Re: [OT] Crazy idea: Design open-source graphics chip

From: Timothy Miller
Date: Fri Jan 30 2004 - 12:01:05 EST



NOTE: My guilt meter for being so far off topic is starting to peg. Let's either find a better open forum to discuss this or just take it off list.

The only reason I haven't taken it completely off list so far is because SOME aspects of this discussion may be relevant to Free Software in general. It is the Linux mentality that spurred this idea and Linux users who would be the target market. But now we're just arguing trivialities.

So, the obligatory on-topic comment is simple: Any Linux-targeted graphics chip has to be quite sophistocated and cost-competitive to some extent in order for the idea to have any merit whatsoever. Core Linux users on this list are the most qualified to dictate what they would use it for.

Unfortunately, the comments I have gotten so far lead me to solutions that already exist.



Helge Hafting wrote:


I run X on an unaccelerated framebuffer (1280x1024 16bit color) every day.

This is you. How many other people would be happy with this?



So a good 2D card is trivial - a video signal generator and memory on an AGP bus.

I wouldn't call it 'good', but you're essentially correct. Mind you, you can get the latest S3 chip for $30 or less. That's well documented, a lot faster than a dumb framebuffer, and has VGA built in.

Once you get below a certain level of performance in this open-source design, it's no longer worth doing because there are so many low-end alternatives that blow it away.

Let the host processor do software rendering. Cheap, and I believe this is
the sort of thing embedded uses might go for when they want to display mostly
static stuff. (Web-based info kiosk and similiar).
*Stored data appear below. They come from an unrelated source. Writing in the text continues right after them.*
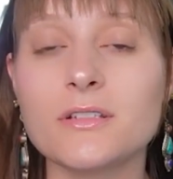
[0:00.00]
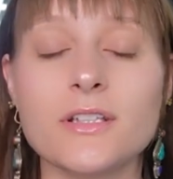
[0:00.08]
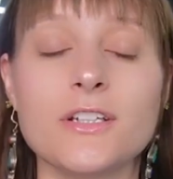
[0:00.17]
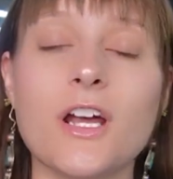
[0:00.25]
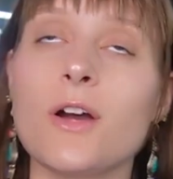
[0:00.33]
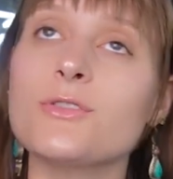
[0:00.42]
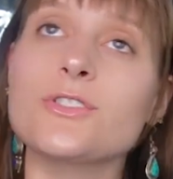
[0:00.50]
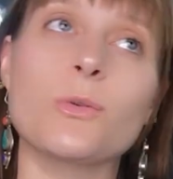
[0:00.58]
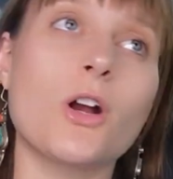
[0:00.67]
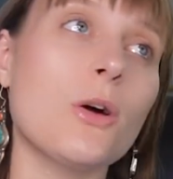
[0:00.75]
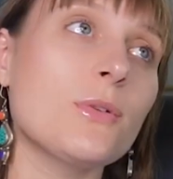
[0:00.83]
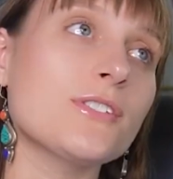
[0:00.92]
So
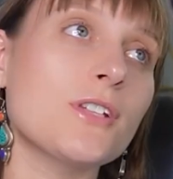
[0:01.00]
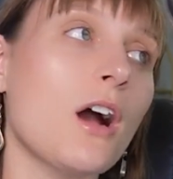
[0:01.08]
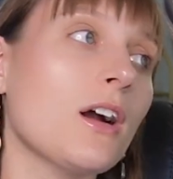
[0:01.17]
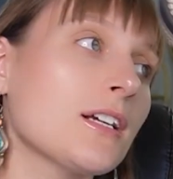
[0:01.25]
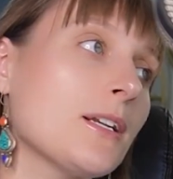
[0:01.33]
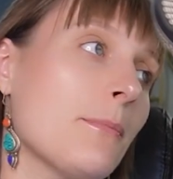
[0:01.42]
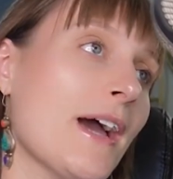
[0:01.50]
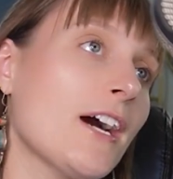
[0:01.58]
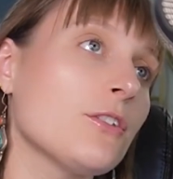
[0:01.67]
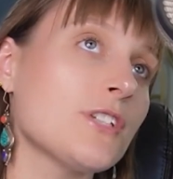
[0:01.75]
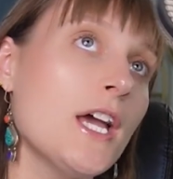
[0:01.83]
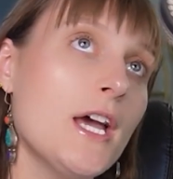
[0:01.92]
we're always talking
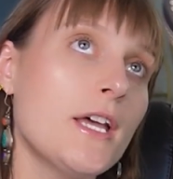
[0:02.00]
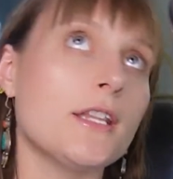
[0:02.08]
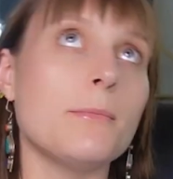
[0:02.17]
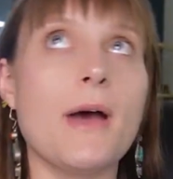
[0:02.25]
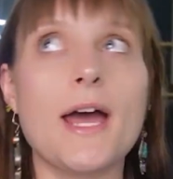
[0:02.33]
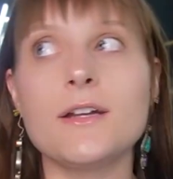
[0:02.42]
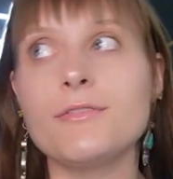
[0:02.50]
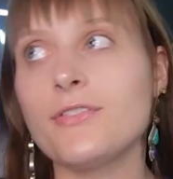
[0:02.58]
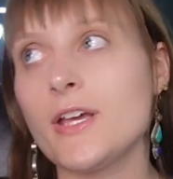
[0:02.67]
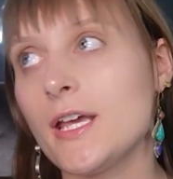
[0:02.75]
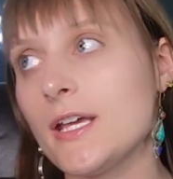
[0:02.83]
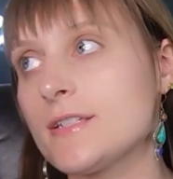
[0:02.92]
about the
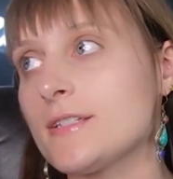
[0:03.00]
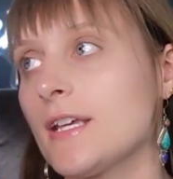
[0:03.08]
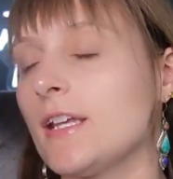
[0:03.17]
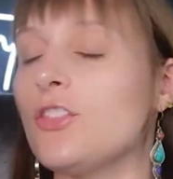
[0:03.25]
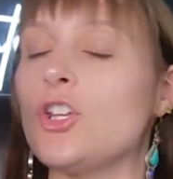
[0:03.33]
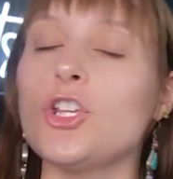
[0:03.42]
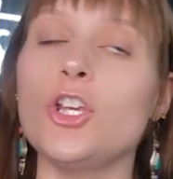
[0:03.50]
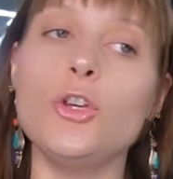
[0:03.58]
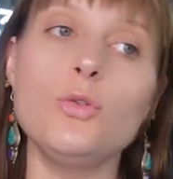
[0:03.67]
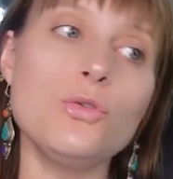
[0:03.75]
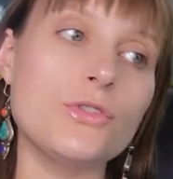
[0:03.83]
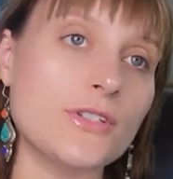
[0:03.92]
benefits and the
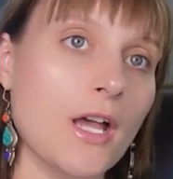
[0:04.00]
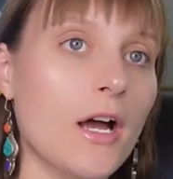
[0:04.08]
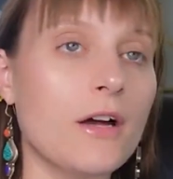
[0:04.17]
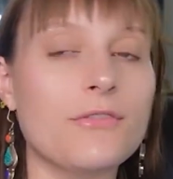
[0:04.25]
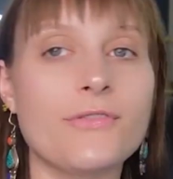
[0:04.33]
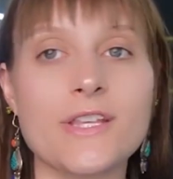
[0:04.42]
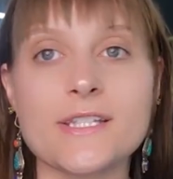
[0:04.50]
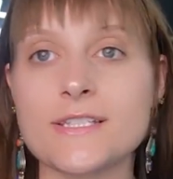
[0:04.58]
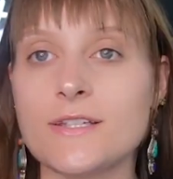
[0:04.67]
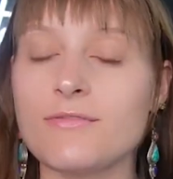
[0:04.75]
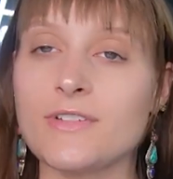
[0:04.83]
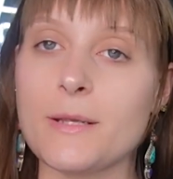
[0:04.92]
use of this
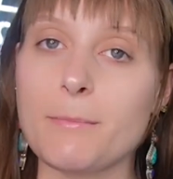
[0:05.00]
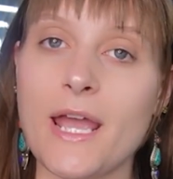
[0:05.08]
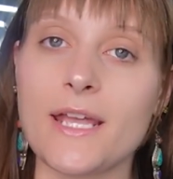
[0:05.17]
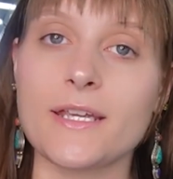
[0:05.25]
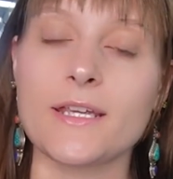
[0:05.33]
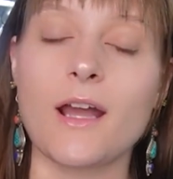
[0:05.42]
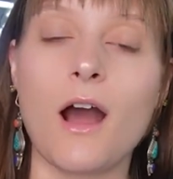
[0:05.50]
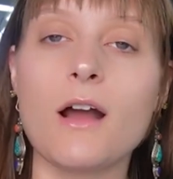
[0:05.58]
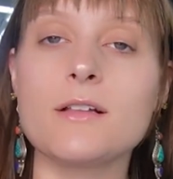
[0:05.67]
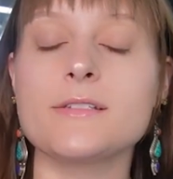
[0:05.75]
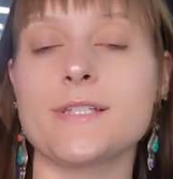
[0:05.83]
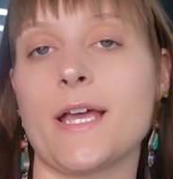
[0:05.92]
infinite banking
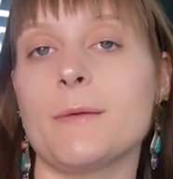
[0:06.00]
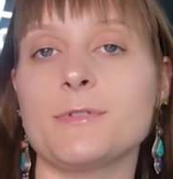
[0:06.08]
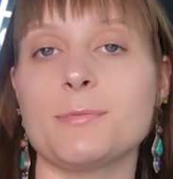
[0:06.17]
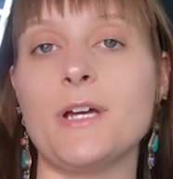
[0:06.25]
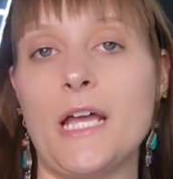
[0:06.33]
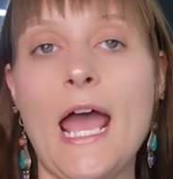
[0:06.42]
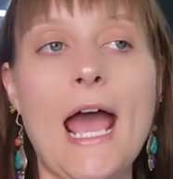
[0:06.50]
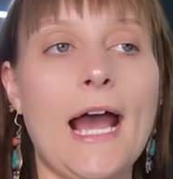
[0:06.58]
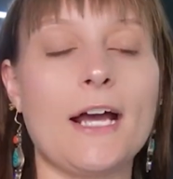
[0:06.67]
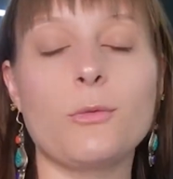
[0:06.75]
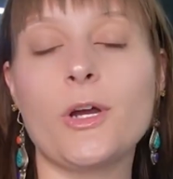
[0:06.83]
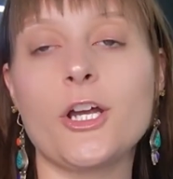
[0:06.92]
concept, but
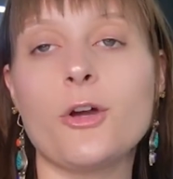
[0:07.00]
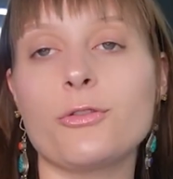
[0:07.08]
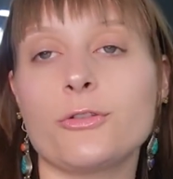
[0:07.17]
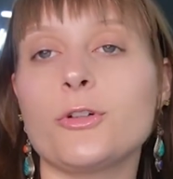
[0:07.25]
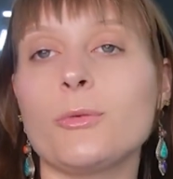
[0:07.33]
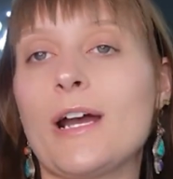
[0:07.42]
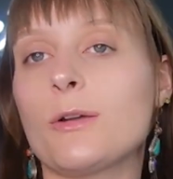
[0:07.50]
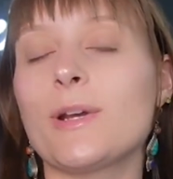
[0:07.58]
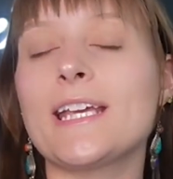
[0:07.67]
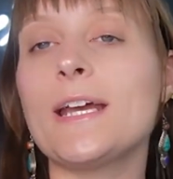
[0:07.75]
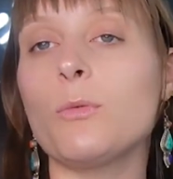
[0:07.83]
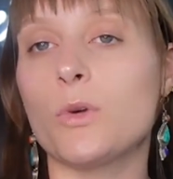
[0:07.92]
how do I go through, how do
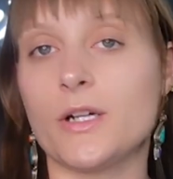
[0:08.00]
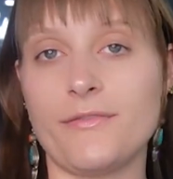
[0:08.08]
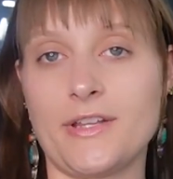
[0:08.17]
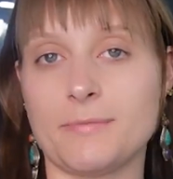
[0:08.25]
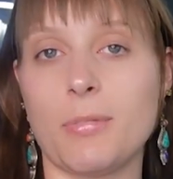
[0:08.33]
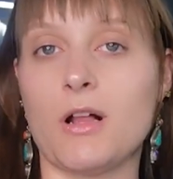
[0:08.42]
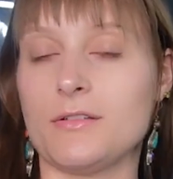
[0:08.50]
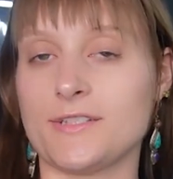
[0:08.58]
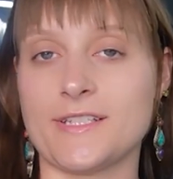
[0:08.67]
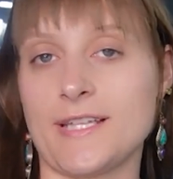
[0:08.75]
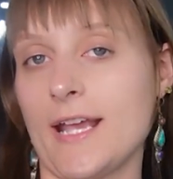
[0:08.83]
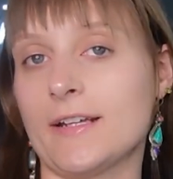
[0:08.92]
I get one of these
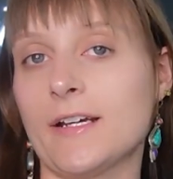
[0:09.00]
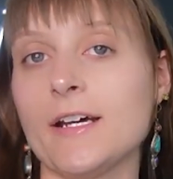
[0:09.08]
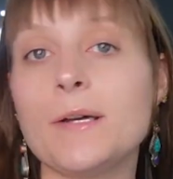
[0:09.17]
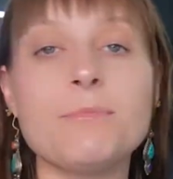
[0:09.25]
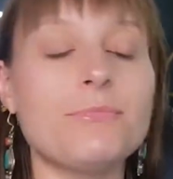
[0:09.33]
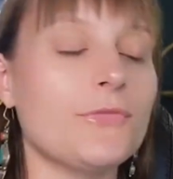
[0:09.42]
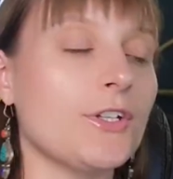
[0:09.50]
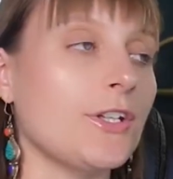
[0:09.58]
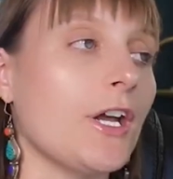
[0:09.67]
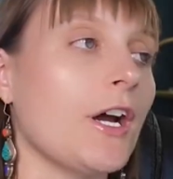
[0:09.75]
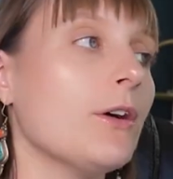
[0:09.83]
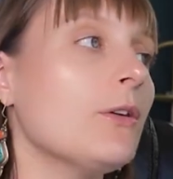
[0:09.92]
policies, Hannah?
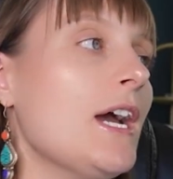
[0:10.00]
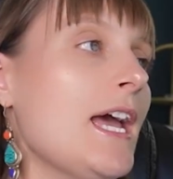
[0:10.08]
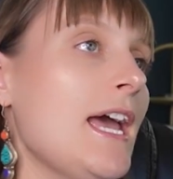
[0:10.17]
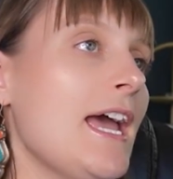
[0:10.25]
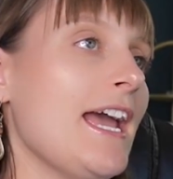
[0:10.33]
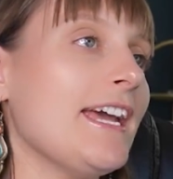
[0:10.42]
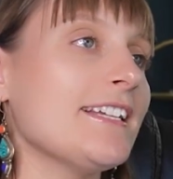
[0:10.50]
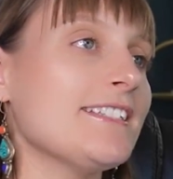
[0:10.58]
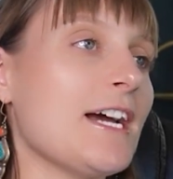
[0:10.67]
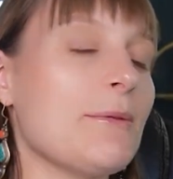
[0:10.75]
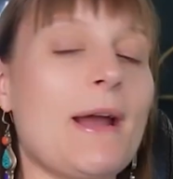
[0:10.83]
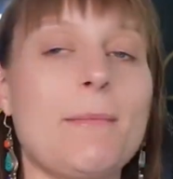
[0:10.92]
And
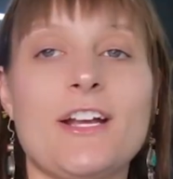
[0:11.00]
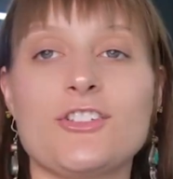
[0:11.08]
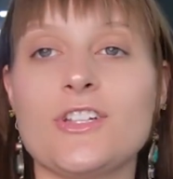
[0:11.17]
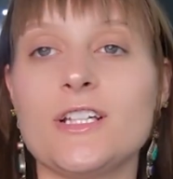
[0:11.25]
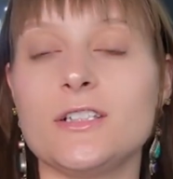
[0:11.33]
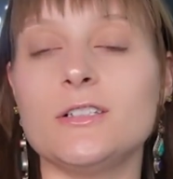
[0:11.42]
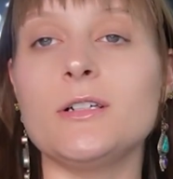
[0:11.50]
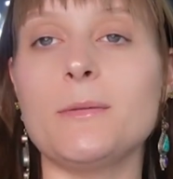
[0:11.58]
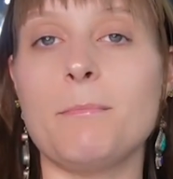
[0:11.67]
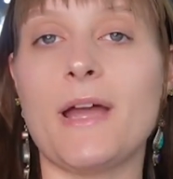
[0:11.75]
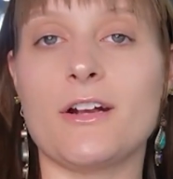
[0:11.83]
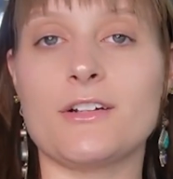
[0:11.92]
I'm actually a little
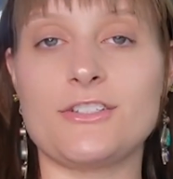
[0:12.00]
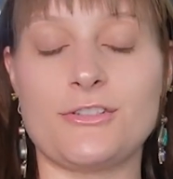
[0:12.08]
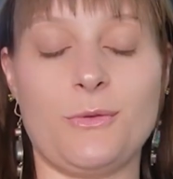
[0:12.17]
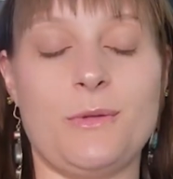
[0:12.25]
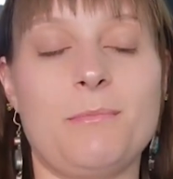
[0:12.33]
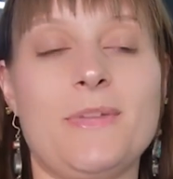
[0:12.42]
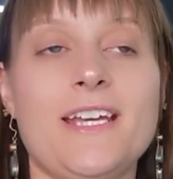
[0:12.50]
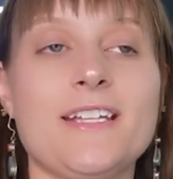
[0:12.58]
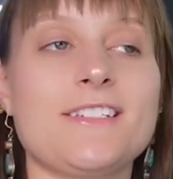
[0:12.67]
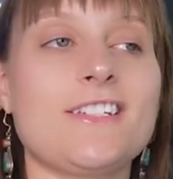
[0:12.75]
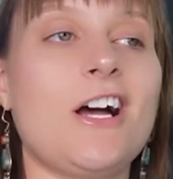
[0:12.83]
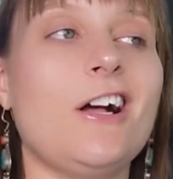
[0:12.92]
embarrassed to
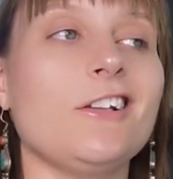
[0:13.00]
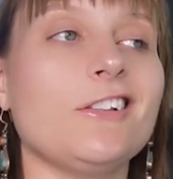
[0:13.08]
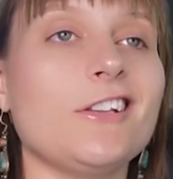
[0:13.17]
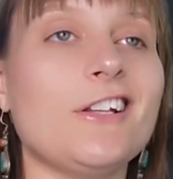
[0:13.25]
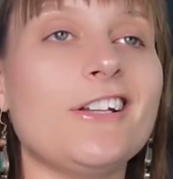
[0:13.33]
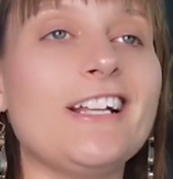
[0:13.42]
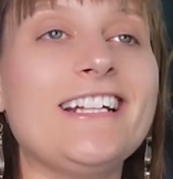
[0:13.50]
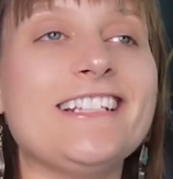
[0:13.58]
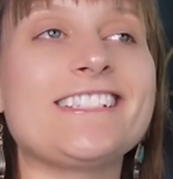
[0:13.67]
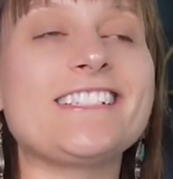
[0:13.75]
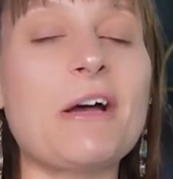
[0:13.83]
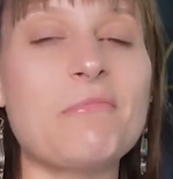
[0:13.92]
admit
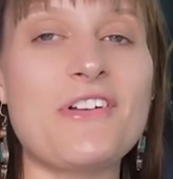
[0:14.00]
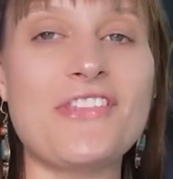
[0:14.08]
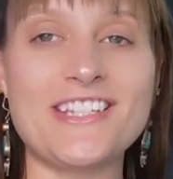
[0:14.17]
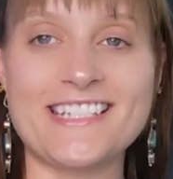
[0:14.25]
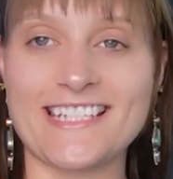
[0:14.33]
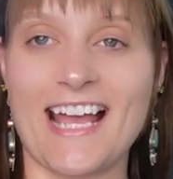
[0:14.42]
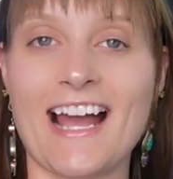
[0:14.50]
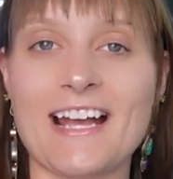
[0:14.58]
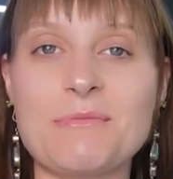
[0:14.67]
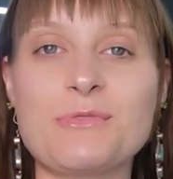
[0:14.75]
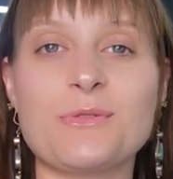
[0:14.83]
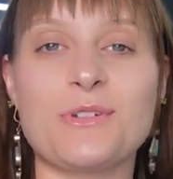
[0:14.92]
some of the
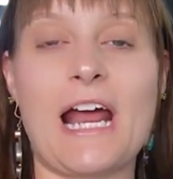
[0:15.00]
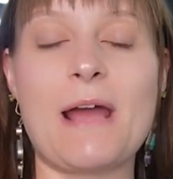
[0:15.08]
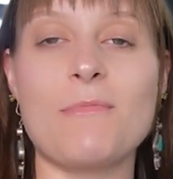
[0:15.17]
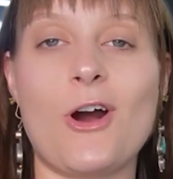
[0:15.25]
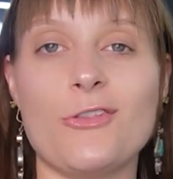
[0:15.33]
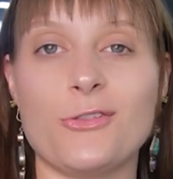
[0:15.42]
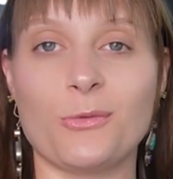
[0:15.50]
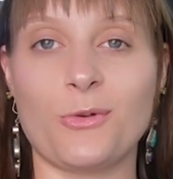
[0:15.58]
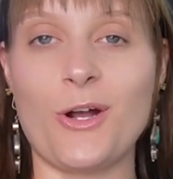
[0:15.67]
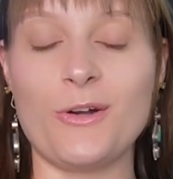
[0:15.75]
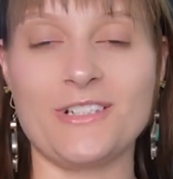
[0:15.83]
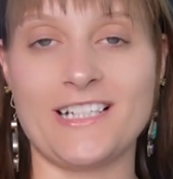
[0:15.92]
times when I'm on the
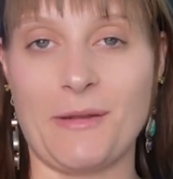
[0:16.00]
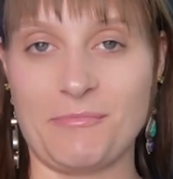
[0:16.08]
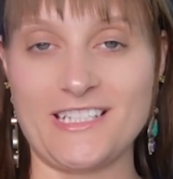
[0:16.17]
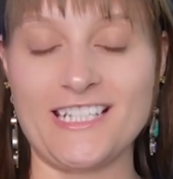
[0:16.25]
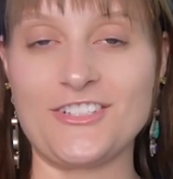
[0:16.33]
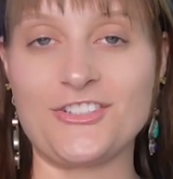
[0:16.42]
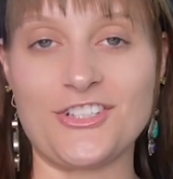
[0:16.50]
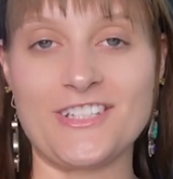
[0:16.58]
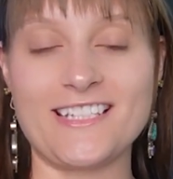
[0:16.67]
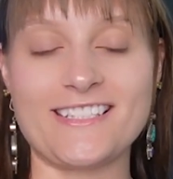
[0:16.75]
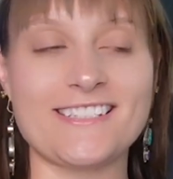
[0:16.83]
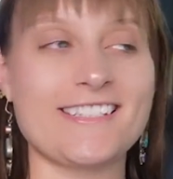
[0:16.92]
road and I'm
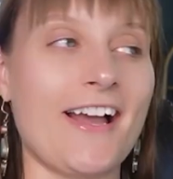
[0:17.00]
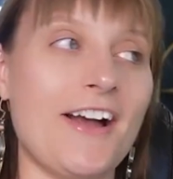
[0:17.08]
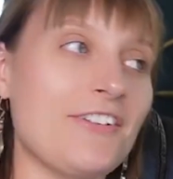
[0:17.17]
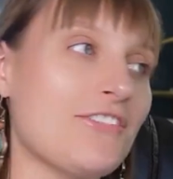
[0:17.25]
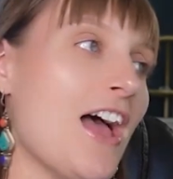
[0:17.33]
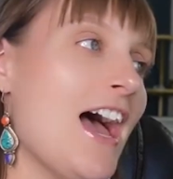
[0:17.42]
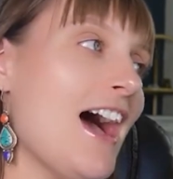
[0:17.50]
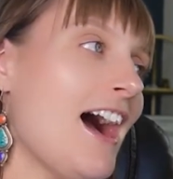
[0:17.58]
teaching this stuff,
Not cheap. You can get cheaper with what's already out there!

Let me put it this way: To make it cheaper than what's out there, someone would have to do a run of _millions_ of some minimalist chip that sold for like $1. You could have a graphics card for $5. THAT would make it worth it. But we would never get the volumes necessary for that!

Add a BIOS rom and you can even see what happens during boot on a pc.

A BIOS ROM doesn't help you if you don't have a VGA core, and a VGA core is not a trivial piece of logic.

I like Macs, Suns, and other UNIX workstations because they don't rely on this antiquated piece of logic to act as a console. The chip I designed doesn't do VGA, but that doesn't stop it from working nicely as a console in a Sun.


The next step up is 2D acceleration, which is easy enough by sticking a
generic microprocessor there. Maybe an inexpensive celeron/duron.

<sigh> Think about the logic area required for that. For BASIC 2D acceleration, the amount of logic required for elementary operations is miniscule compared to the logic required for even the simplest of CPU cores. And the dedicated logic would be faster!


Then there's 3D, and enough of it to play quake. The first quakes ran
fine with software rendering and processors that were slow by today's
standards. Todays cheap processors are faster - I wonder if putting 2-4 of them on the card might be enough. They'd be able to access the memory directly,
not limited to slow AGP/PCI speeds. And they'd be able to divide the work
between them, rendering separate parts of the screen.

My knowledge of 3D graphics is limited to linear algebra and mostly pure theory, but I do have SOME clue as to what existing 3D engines are like. The issue of general purpose CPU's versus GPU's has been discussed on the web at nauseum, and for what they do, modern GPU's are an order of magnitude faster than CPU's at what they do. And they're less expensive!



Why bother with 8-bit?

There are reasons. We can go into them off-list.




Why VGA? When you have a _driver_ , you don't need compatibility at all.

BOOT CONSOLE. You cannot get a boot console on a PC without a VGA core. Once the kernel takes over, you're right, but until then...




Another reason to drop VGA then - money.


As soon as PC BIOS's don't require it, we can drop it.